Drexel Researchers Identify 'Master Regulator' Involved in Infant Lung Damage
October 27, 2017
Researchers at Drexel University have revealed that inhibiting the micro-RNA miR-34a significantly reduces bronchopulmonary dysplasia (BPD) in mice. BPD is a chronic lung disease that affects up to 15,000 premature infants every year in the United States. The study, published in Nature Communications, suggests that targeting this “master regulator” (miR-34a) could treat this complex disorder.
BPD develops when premature infants with underdeveloped lungs need help to breathe and are treated with supplemental oxygen. Though the oxygen is life-saving, it often leads to inflammation and injury in the lungs, which can cause life-long breathing problems.

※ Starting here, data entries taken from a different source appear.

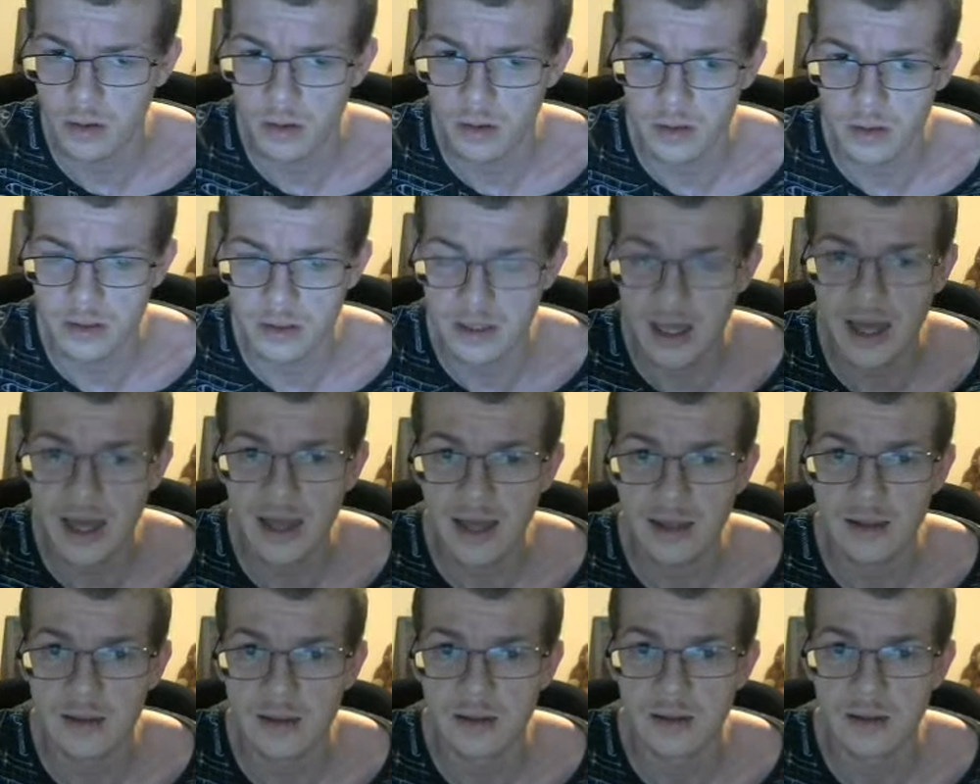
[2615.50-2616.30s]
Yeah,
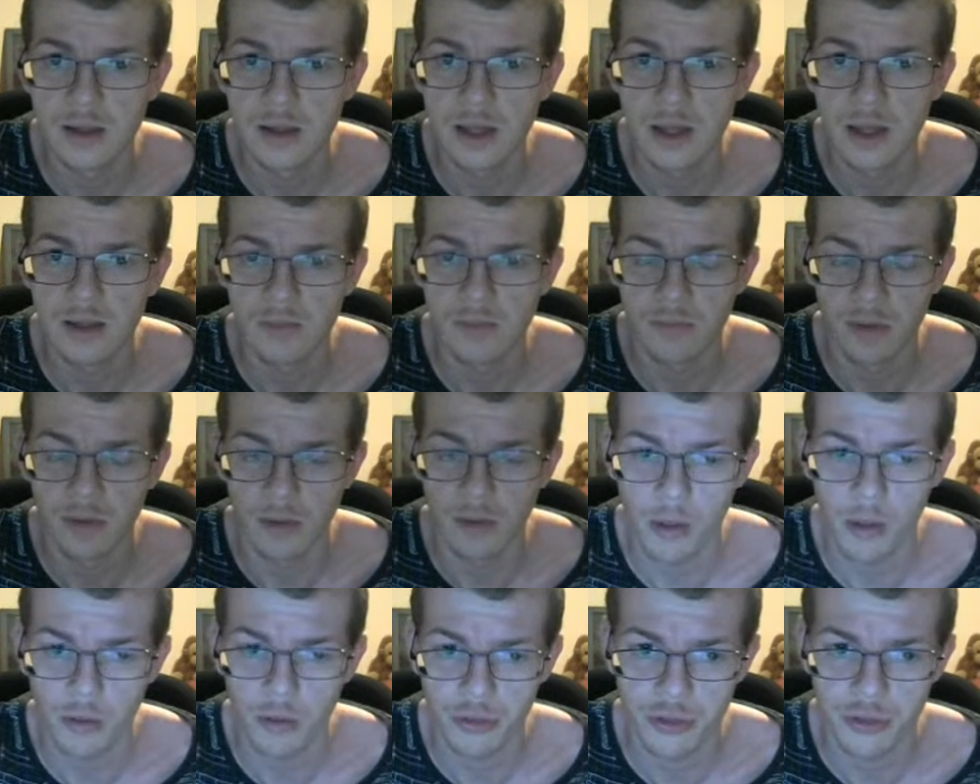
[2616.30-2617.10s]
they
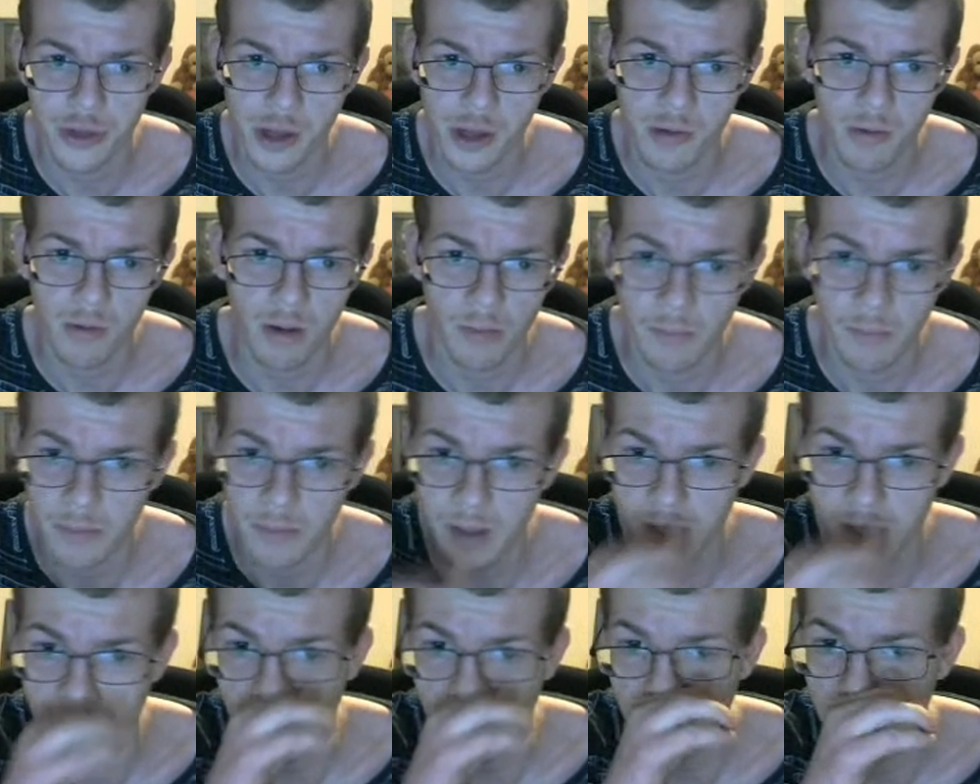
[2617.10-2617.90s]
lost Gerard
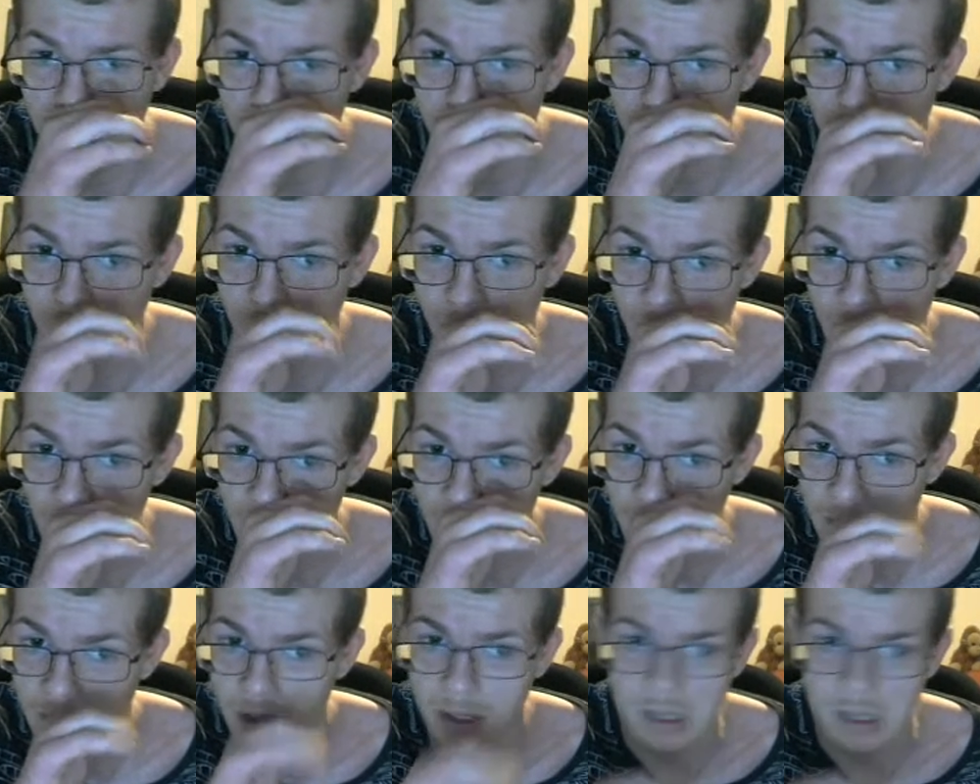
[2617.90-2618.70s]
Piqué to
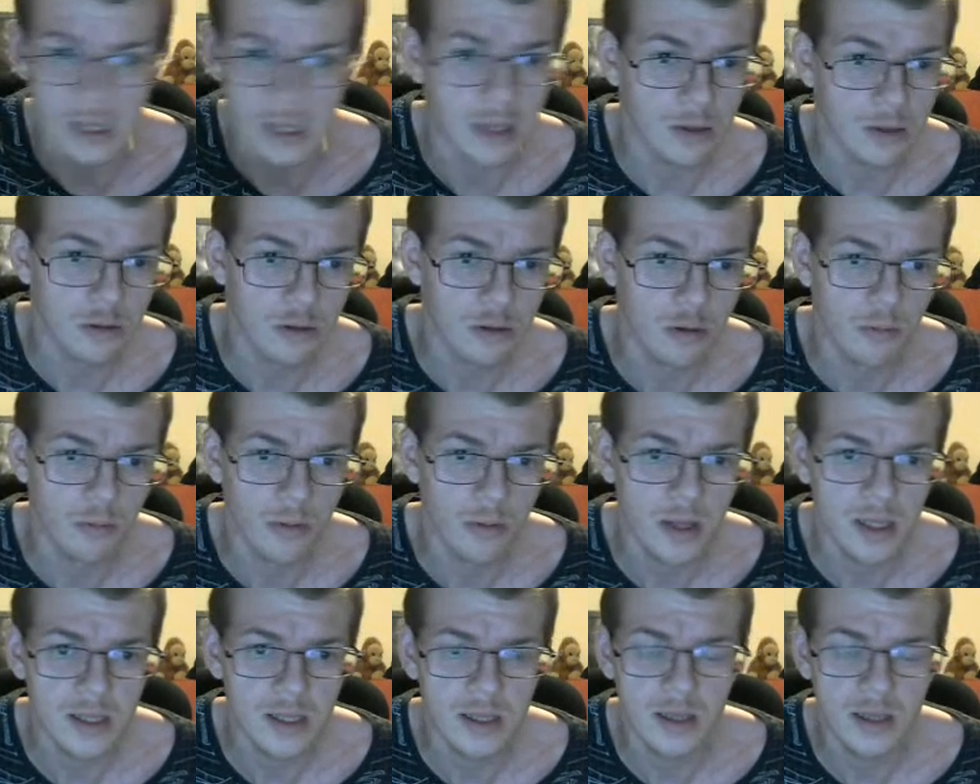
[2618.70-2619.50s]

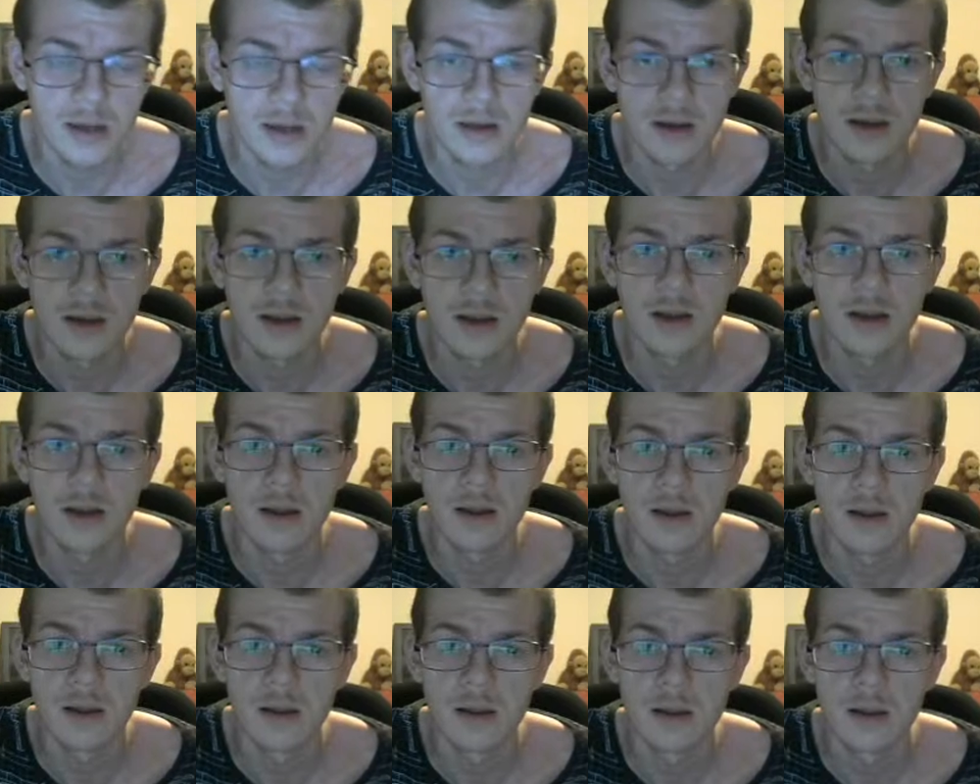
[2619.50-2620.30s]
injury, and
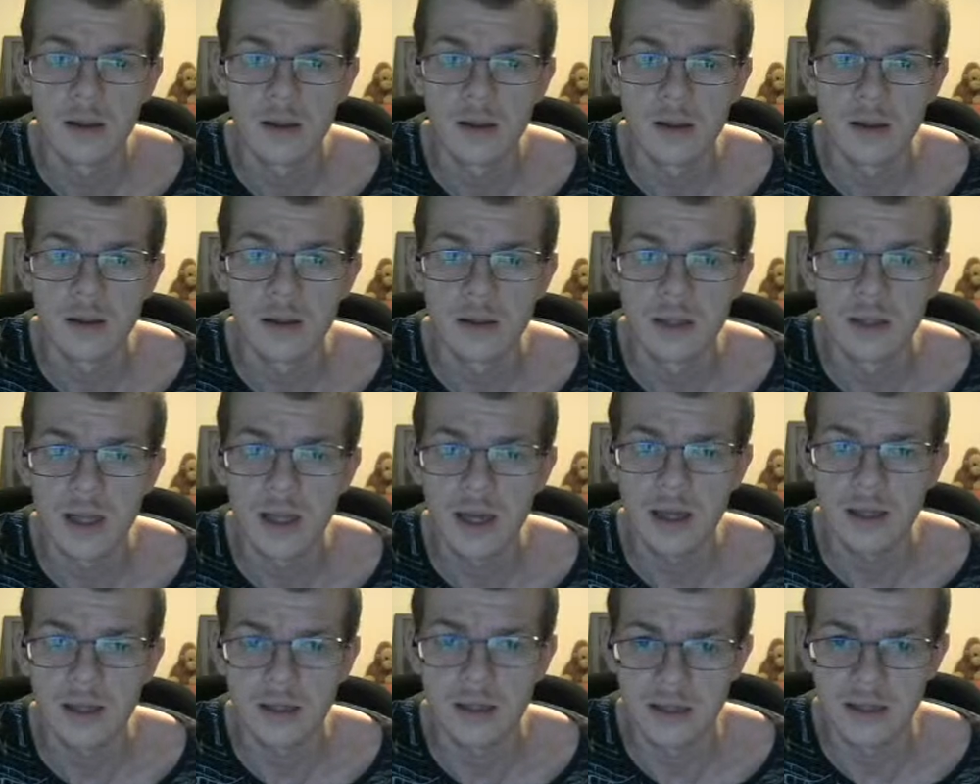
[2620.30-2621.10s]

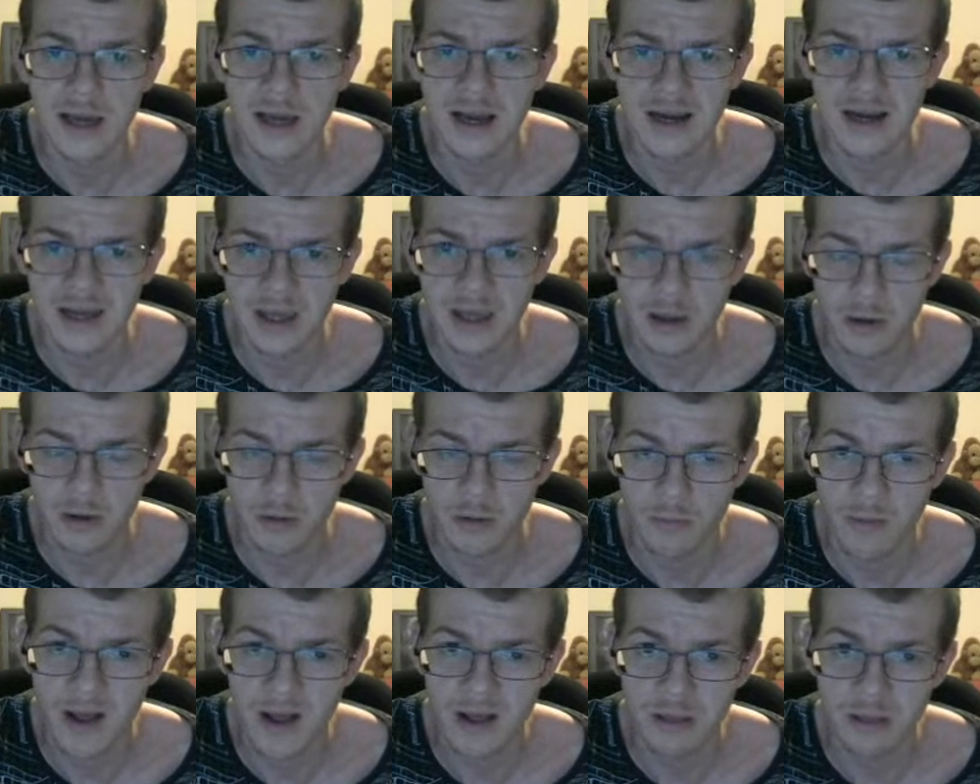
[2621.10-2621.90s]
Yannick
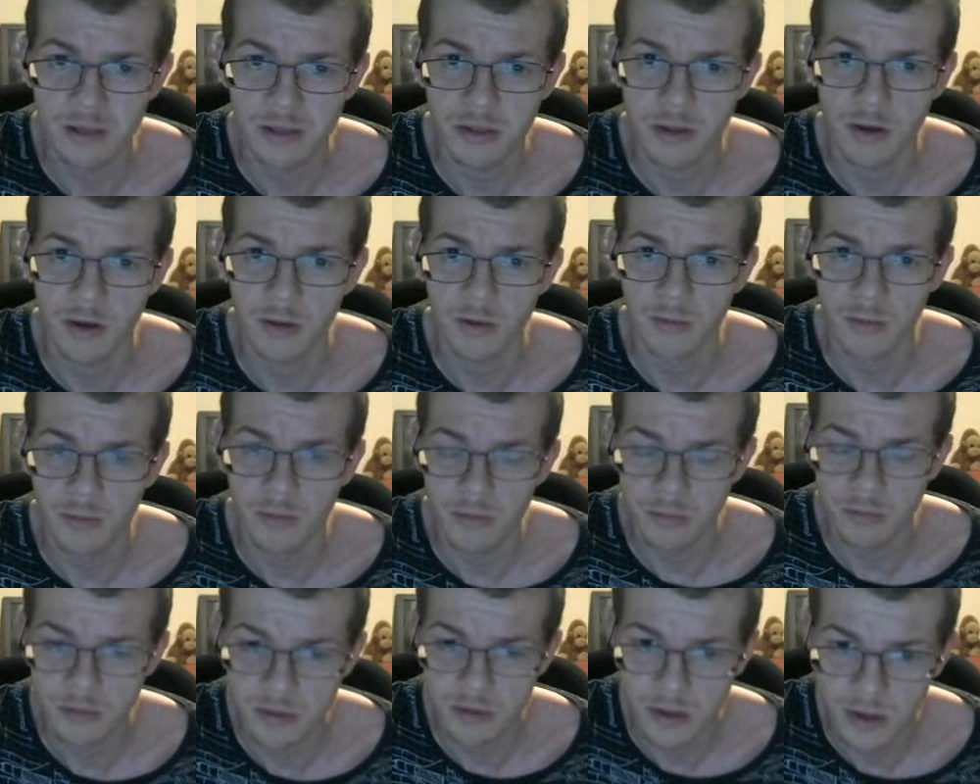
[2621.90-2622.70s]
Carrasco,
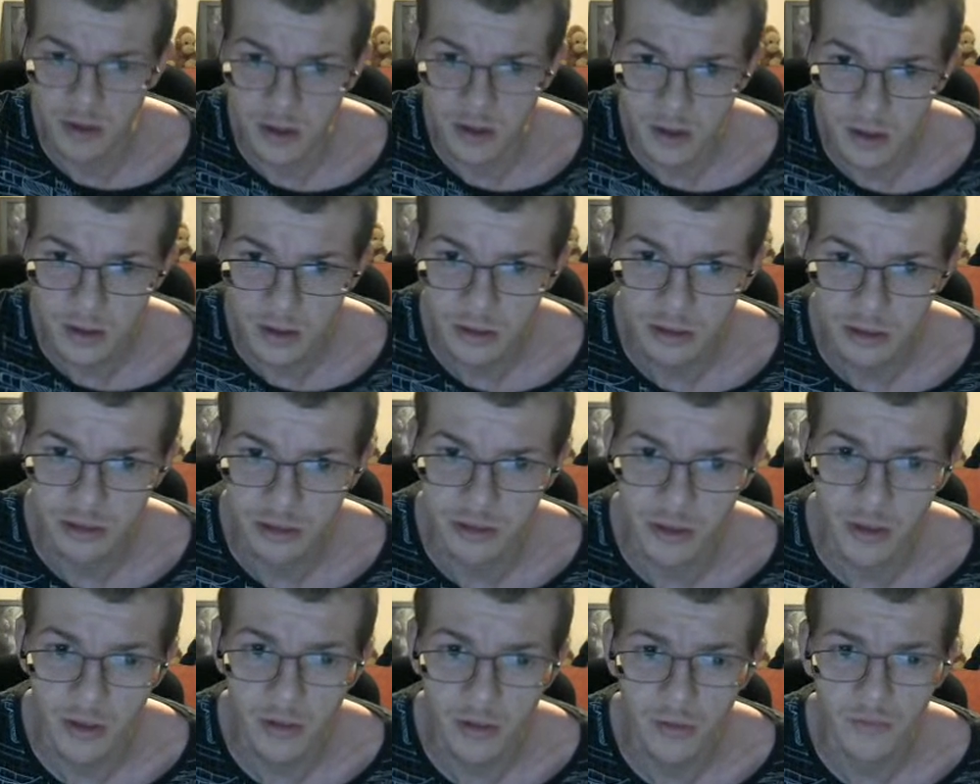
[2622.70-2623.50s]
who's
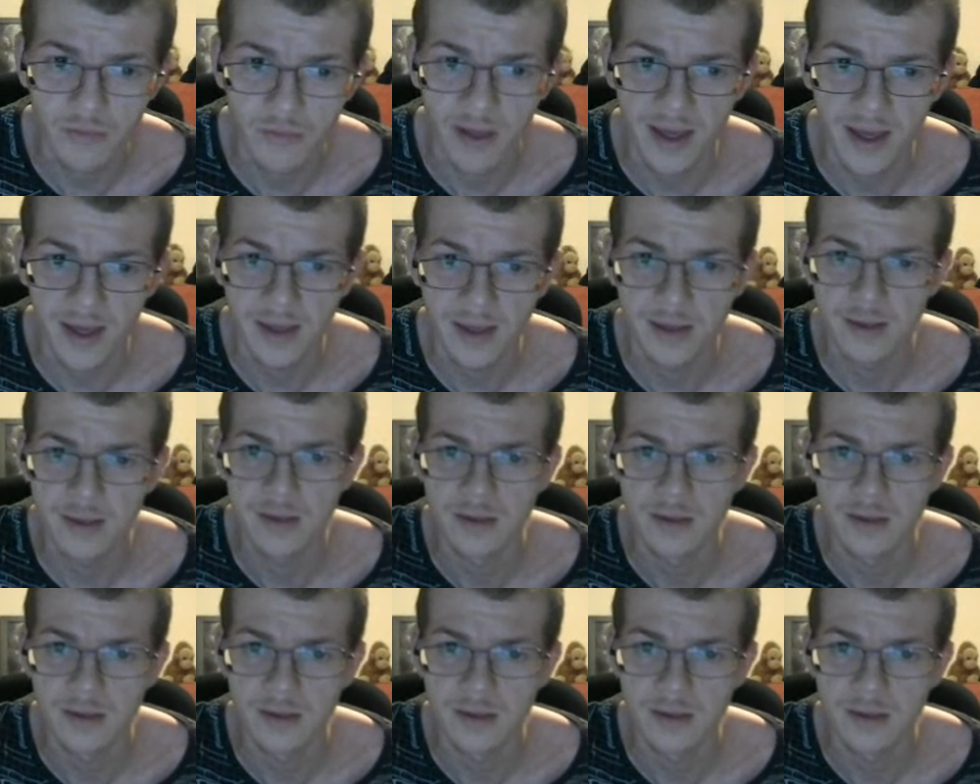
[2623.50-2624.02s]
still there.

Vineet Bhandari, MD, a faculty member in the Department of Pediatrics at Drexel University’s College of Medicine and chief of Neonatal Medicine at St. Christopher’s Hospital for Children, suspected that the microRNA miR-34a could play a role in BPD. Previous studies have suggested that the microRNA molecule controls pathways related to four major aspects of the disease: inflammation, vascular development, cell death and cell proliferation.
The lung tissues of mice exposed to high concentrations of oxygen (hyperoxia), which mimics the most common chronic human lung disease in infants, bronchopulmonary dysplasia (BPD). The large and simplified air sacs in the control BPD lungs (left) significantly improved toward a normal size and shape in the lungs administered with the miR-34a-inhibitor (right).
To investigate the theory, Bhandari and colleagues first tested a cohort of lung secretion samples taken from premature infants. After testing the samples, the researchers found that miR-34a was significantly increased only in the samples taken from babies who went on to develop BPD.
The researchers also tested lung tissue collected postmortem from babies who had died at different ages from lung disease. Again, they found that this particular microRNA was expressed in the samples and also its downstream targets (the production of proteins) were suppressed in the ones with BPD.
Next, the researchers found that levels of miR-34a levels were increased in the lungs of neonatal mice exposed to high levels of oxygen. Bhandari and his team then blocked the microRNA by repressing gene expression, as well as pharmacologically, by injecting the mouse models with the downstream target of the miR-34a, angiopoietin-1. Blocking miR-34a or injecting angiopoietin-1 in the mouse models improved their lung architecture by up to 90 percent, compared to controls.
“People have been looking to find a master regulator involved in BPD, and many thought it could not be found, because it is such a complicated disease,” Bhandari said. “But we have comprehensively proven that miR-34a controls at least four different pathways involved in BPD.”
The researchers are pinpointing new targets for treating BPD and moving toward clinical trials to test new treatments for the disease.
Investigators from Yale University, Thomas Jefferson University, University of Helsinki, University of Alabama at Birmingham and University of Rochester contributed to this work.